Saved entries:
-*-*-
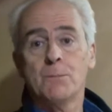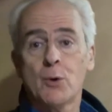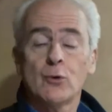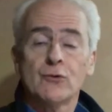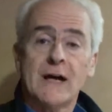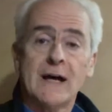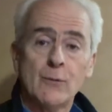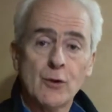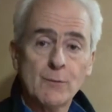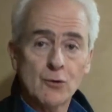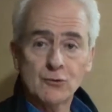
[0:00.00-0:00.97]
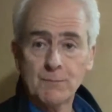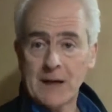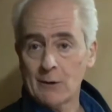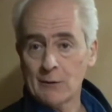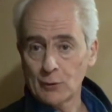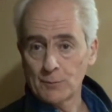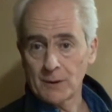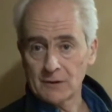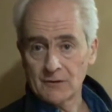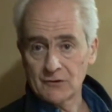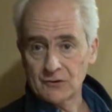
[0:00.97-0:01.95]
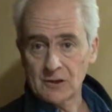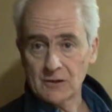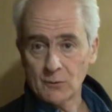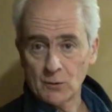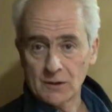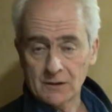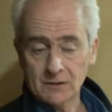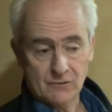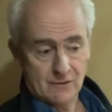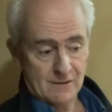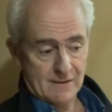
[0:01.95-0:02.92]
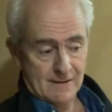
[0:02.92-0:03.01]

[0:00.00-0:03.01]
brought down the most powerful politician in the world.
-*-*-
-- ASSIGNMENT --
Apart from the pictures, repeat every entry exactly.

-- RESPONSE BOX --
[0:00.00-0:00.97]
[0:00.97-0:01.95]
[0:01.95-0:02.92]
[0:02.92-0:03.01]

[0:00.00-0:03.01]
brought down the most powerful politician in the world.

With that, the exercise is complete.